When I first heard "Grizzly Rage’s" plot synopsis, I could barley contain my excitement. The story goes a little something like this: Four recent high school grads, Wes (Tyley Hoechlin), Sean (Graham Kosakoski), Ritch (Brody Harms), and Laura (Kate Todd), take a trip out into the woods to celebrate a new chapter in their lives. Instead of camping in their originally planned designated area, the group votes to camp out in some restricted area that is fenced off. When they get there, the group goes on a joy ride, and accidentally hit a bear cub, and now the mother of the cub is out for revenge. Seriously, I haven’t read such a great recipe for cinematic-disaster in ages. I was right, but only sort of.

"Grizzly Rage" starts out great, as in really bad, but in that beautiful sort of way that is really entertaining to watch. The four kids talk like the most stereotypical students, beginning every sentence with “dude” and ending each sentence with “bro”. They form the “rock on” gesture with their hands whenever something cool happens, or whenever they listen to horrible rock music in their car. They wear backwards hats, surfer shorts, and sandals. The sheer ridiculousness of it all grabbed me. Sorrowfully, 20 minutes in, the movie let go. When the vicious mama bear makes her appearance, I thought I was going to watch her tear at least two of these kids apart, which would have made their dialogue and teenage-ery in the beginning worth it. However, whenever the bear attacks, the camera cuts to a close up shot to a person in bear chaps sort of rolling over the person being mauled, and a really lame blood splat hits the camera. The thing is, it’s not even real-fake blood, but rather some sort of animation that looks as though it were made in flash.

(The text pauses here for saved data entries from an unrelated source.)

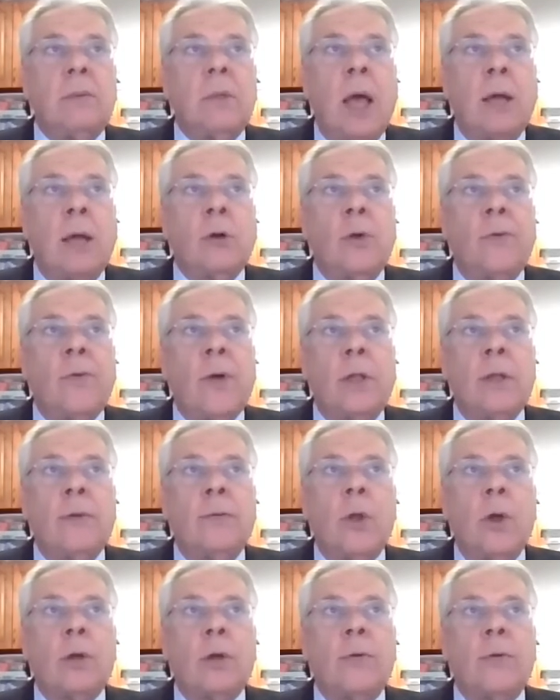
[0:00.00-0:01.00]
I don't know if I'll
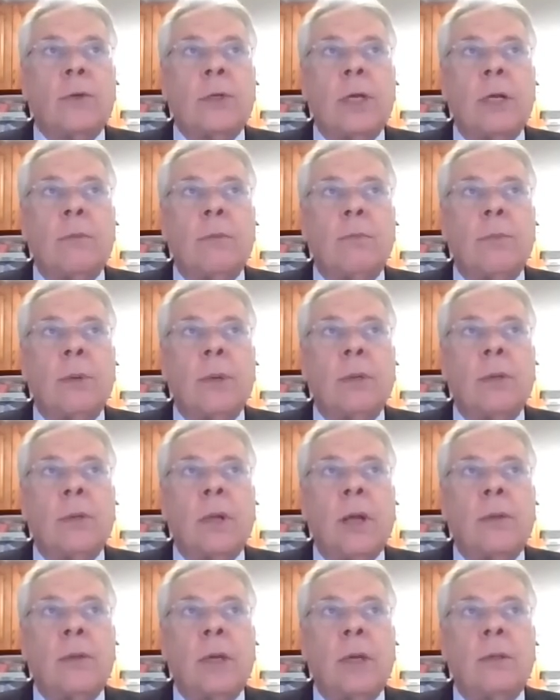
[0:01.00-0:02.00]
live long enough to see it, but
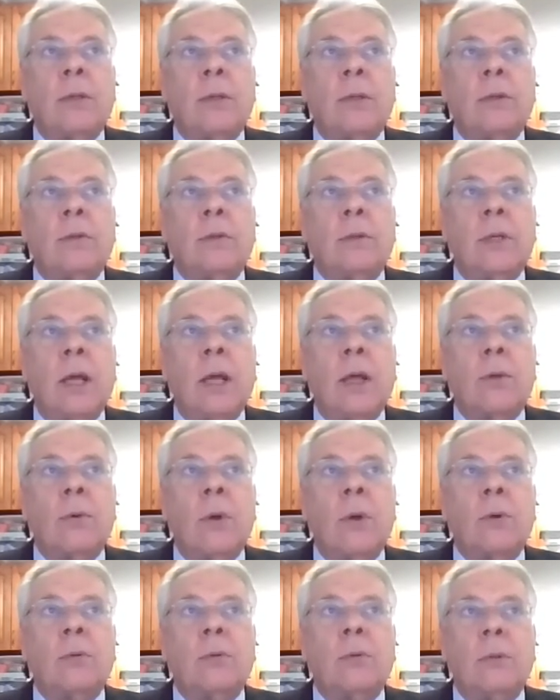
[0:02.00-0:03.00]
I think that down the
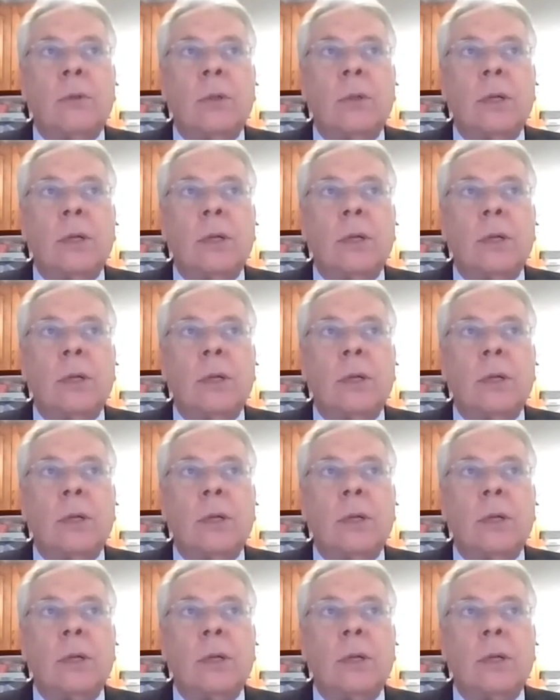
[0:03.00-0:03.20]
road,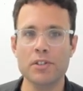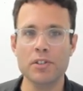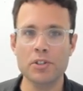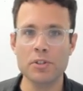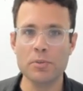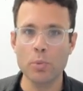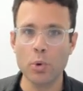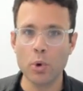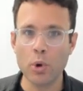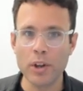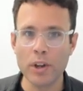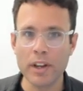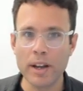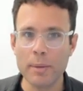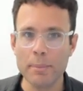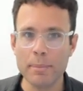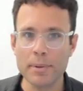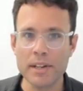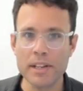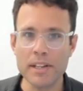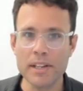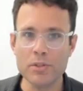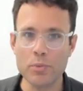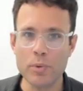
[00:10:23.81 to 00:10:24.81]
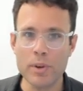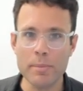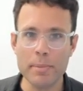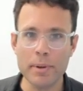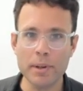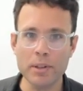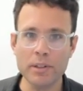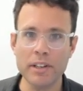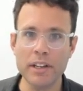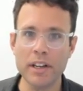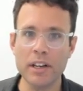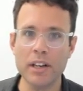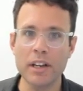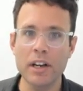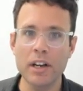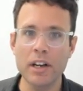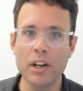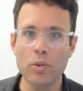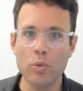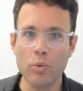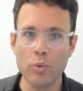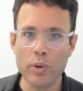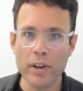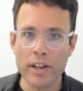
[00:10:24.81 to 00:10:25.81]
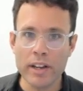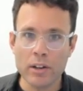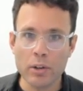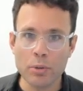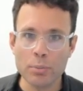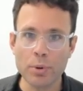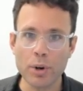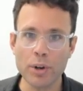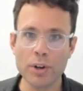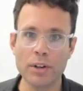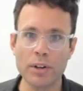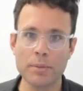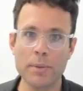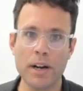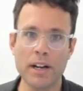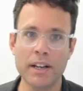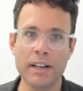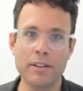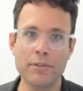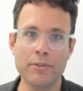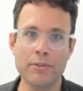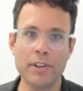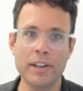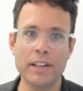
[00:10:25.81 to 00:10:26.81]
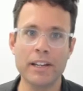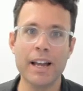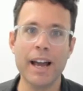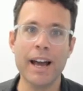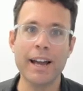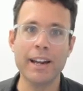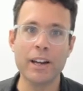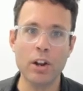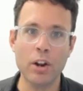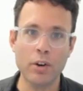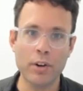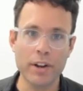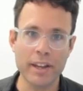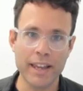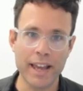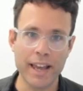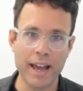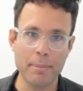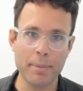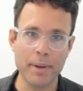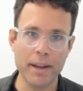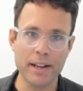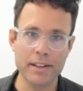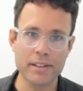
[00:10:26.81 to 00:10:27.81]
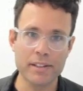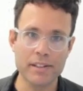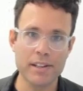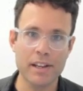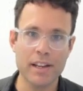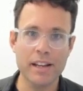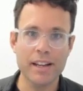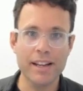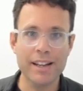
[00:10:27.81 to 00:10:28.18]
smaller companies rebuilding real product market fit, and lowering capex.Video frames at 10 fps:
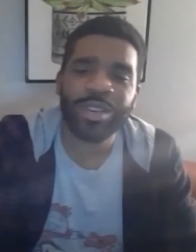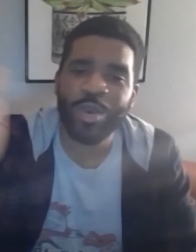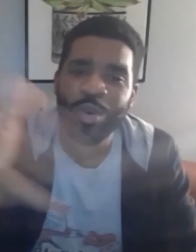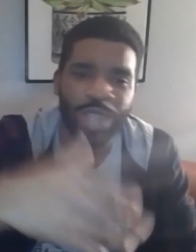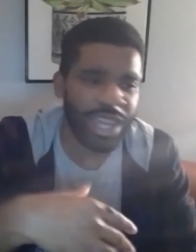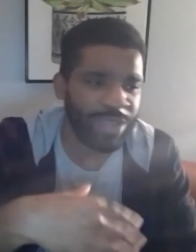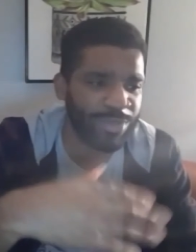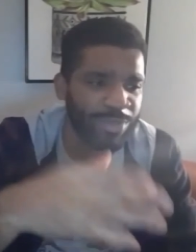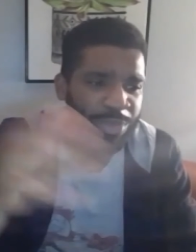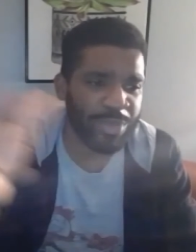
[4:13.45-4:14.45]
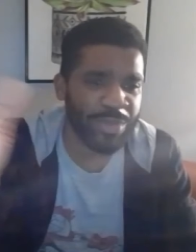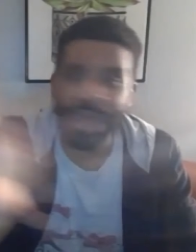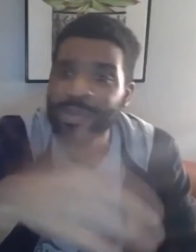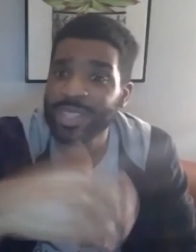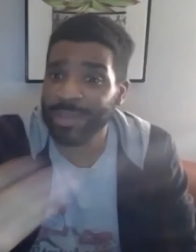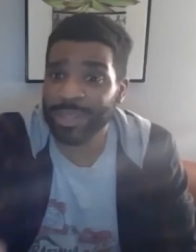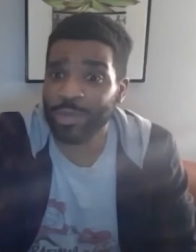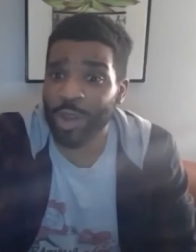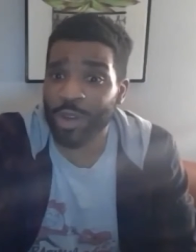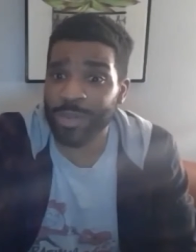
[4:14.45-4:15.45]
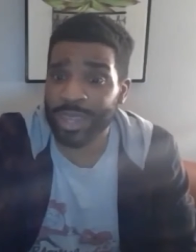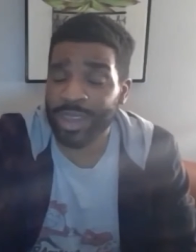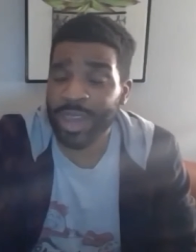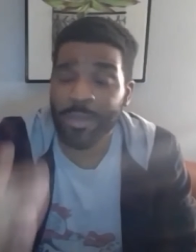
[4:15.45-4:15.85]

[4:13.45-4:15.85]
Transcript: cool, like, maybe something's wrong with me.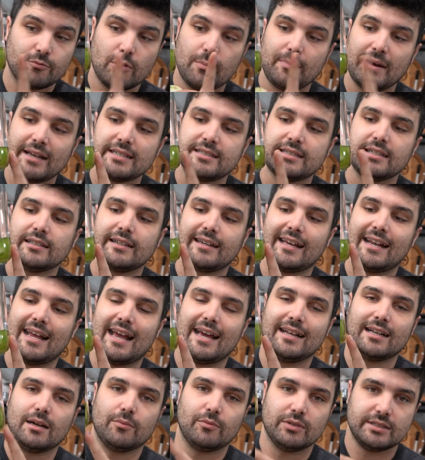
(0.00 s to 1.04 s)
We're basically gonna
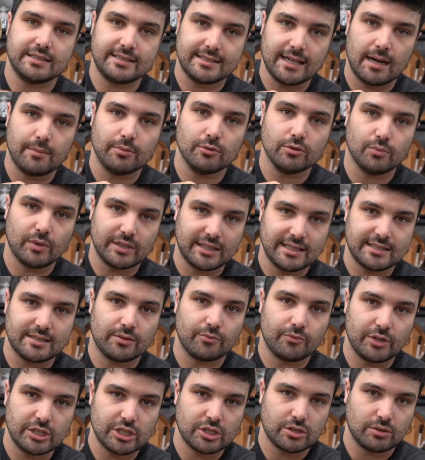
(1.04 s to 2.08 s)
end up with double what this
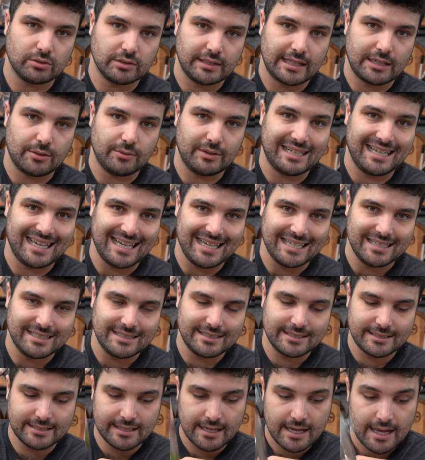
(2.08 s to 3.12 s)
original liquid
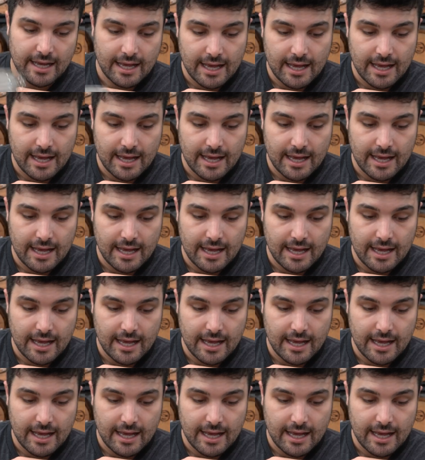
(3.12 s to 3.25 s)
is.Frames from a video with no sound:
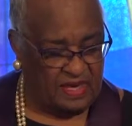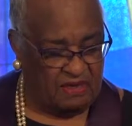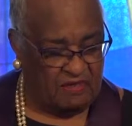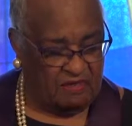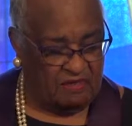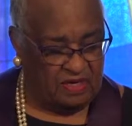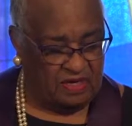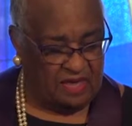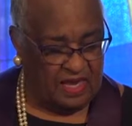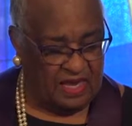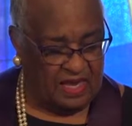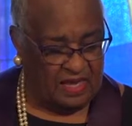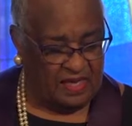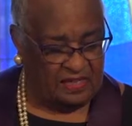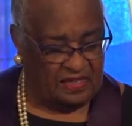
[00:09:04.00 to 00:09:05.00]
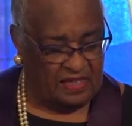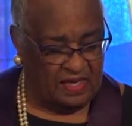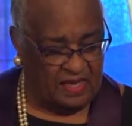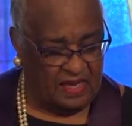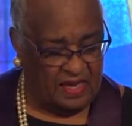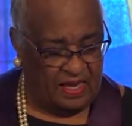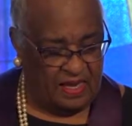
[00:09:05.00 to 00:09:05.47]
I realize
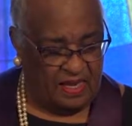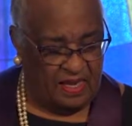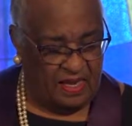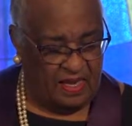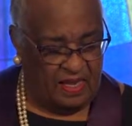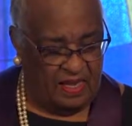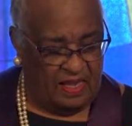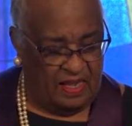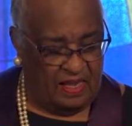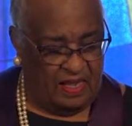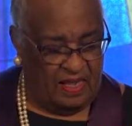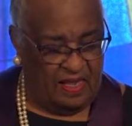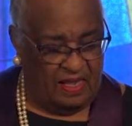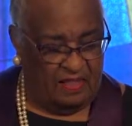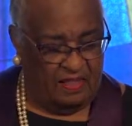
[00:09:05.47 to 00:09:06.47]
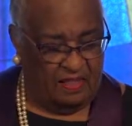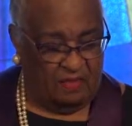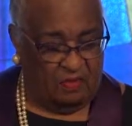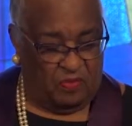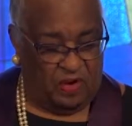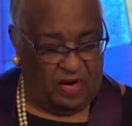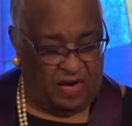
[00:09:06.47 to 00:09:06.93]

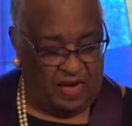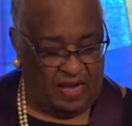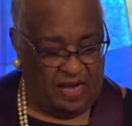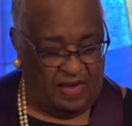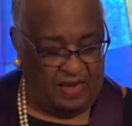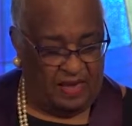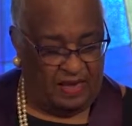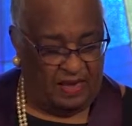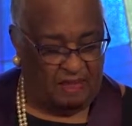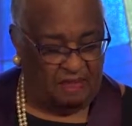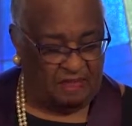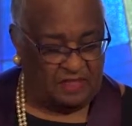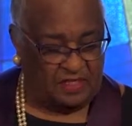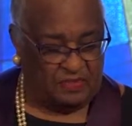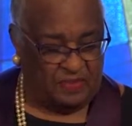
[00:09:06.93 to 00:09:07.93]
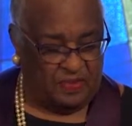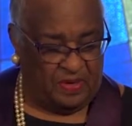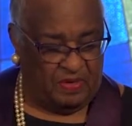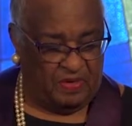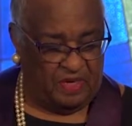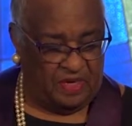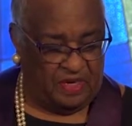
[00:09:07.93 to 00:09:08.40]
that where I am,
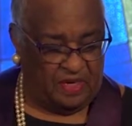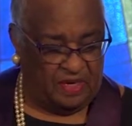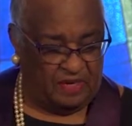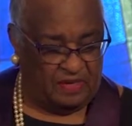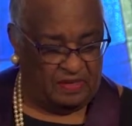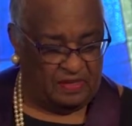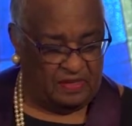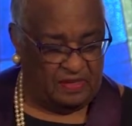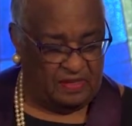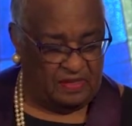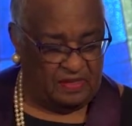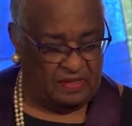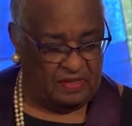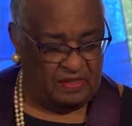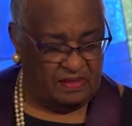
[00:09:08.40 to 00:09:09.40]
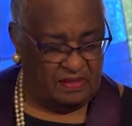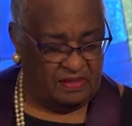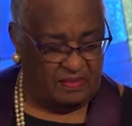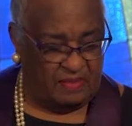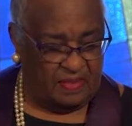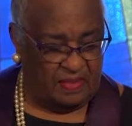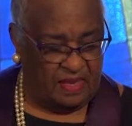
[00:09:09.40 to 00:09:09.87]
Spirit is.
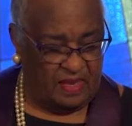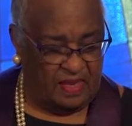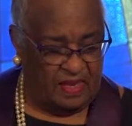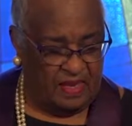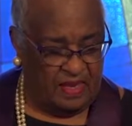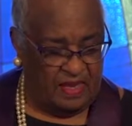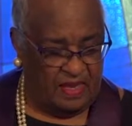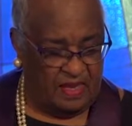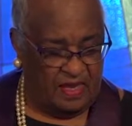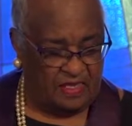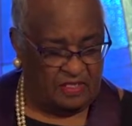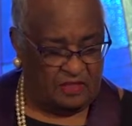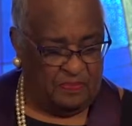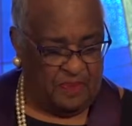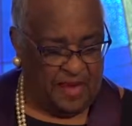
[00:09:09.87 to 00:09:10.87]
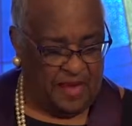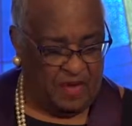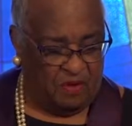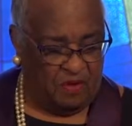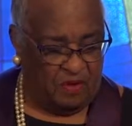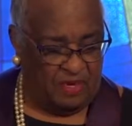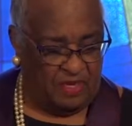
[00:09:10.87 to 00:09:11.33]
Its
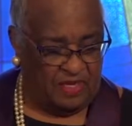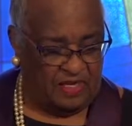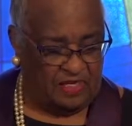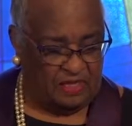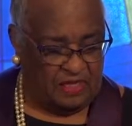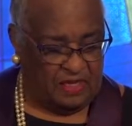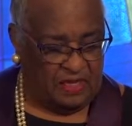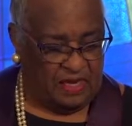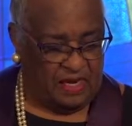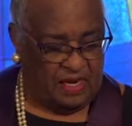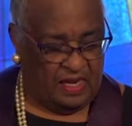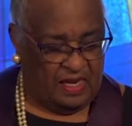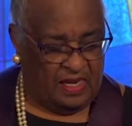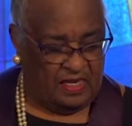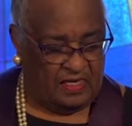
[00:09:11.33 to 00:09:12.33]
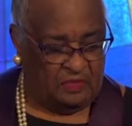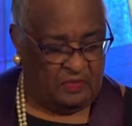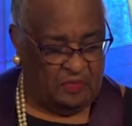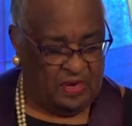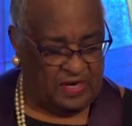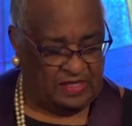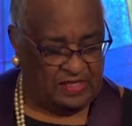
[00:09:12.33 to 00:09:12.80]
power is
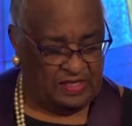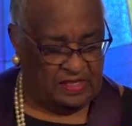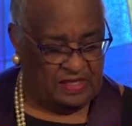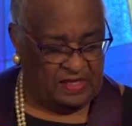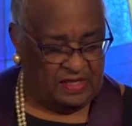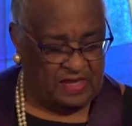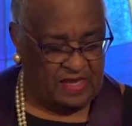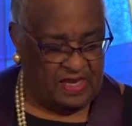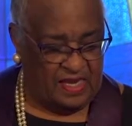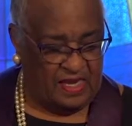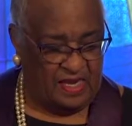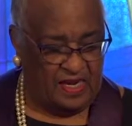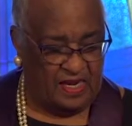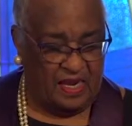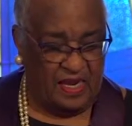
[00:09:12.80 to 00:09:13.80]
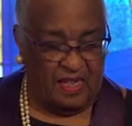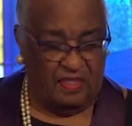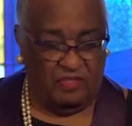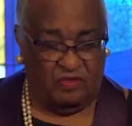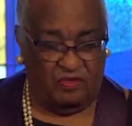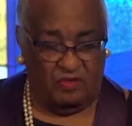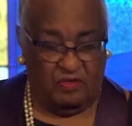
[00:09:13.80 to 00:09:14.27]
present in
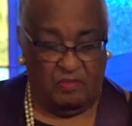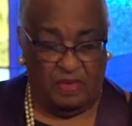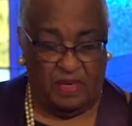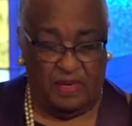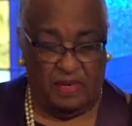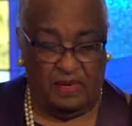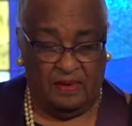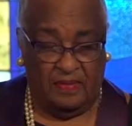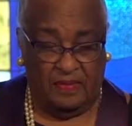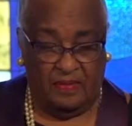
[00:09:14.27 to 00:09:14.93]
and through me.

The rest of the movie has to be one of the dullest 70 minutes of my life. The characters come up with ways to survive, but each one takes up extended periods of time, and end up adding nothing to the plot’s progression. Characters will spend ten minutes crawling up a mountain to get a better signal on their phone, see the bear, run away, and that’s it. The last 15 minutes of the film are particularly excruciating, as the characters form plan after plan, and none of them even do anything to stop the bear. Maybe the filmmaker’s behind this movie wanted to convey a feeling of “this bear is unstoppable!” but I just got really bored. Thankfully, the movies ends in one of the most comically abrupt ways I have seen in recent memory, so at least I got a few laughs. But with a movie like this, a “few laughs” really isn’t enough to deal with it. I need the dialogue to be trite, the gore to be excessive, and the drama to be cheesy, not completely bland in all three categories. Save your time and rent a real bear movie, like the 1976 classic "Grizzly."


"Grizzly Rage" is presented in an inconsistent 1.78:1 widescreen anamorphic transfer. I say this because at times the movie looks decent, with the green colors of the woods coming out fine, but sprinkled throughout the film, shots will be obviously filmed with a different camera of far less quality. Shots that are within a car or close up along a house or rock formation, for what ever reason, seem to be shot with some sort of hand held camera your dad would use to film your camping vacation. These shots got really annoying, and disrupted what shred of linear story telling the movie had.


"Grizzly Rage" Is offered in an English Dolby Digital 2.0 stereo track. The sound is alright, but at times I felt as though the background music got too loud, drowning out a few line. The soundtrack of this movie is really something, by which I mean something really bad, whether a scene is sporting the generic horror theme, or the incredibly bad rock songs that play whenever the kids formulate a plan.
There are no optional subtitles for this title.


None. I guess you could say this disc is pretty “bear”. Anyone? Anyone? I’m sorry.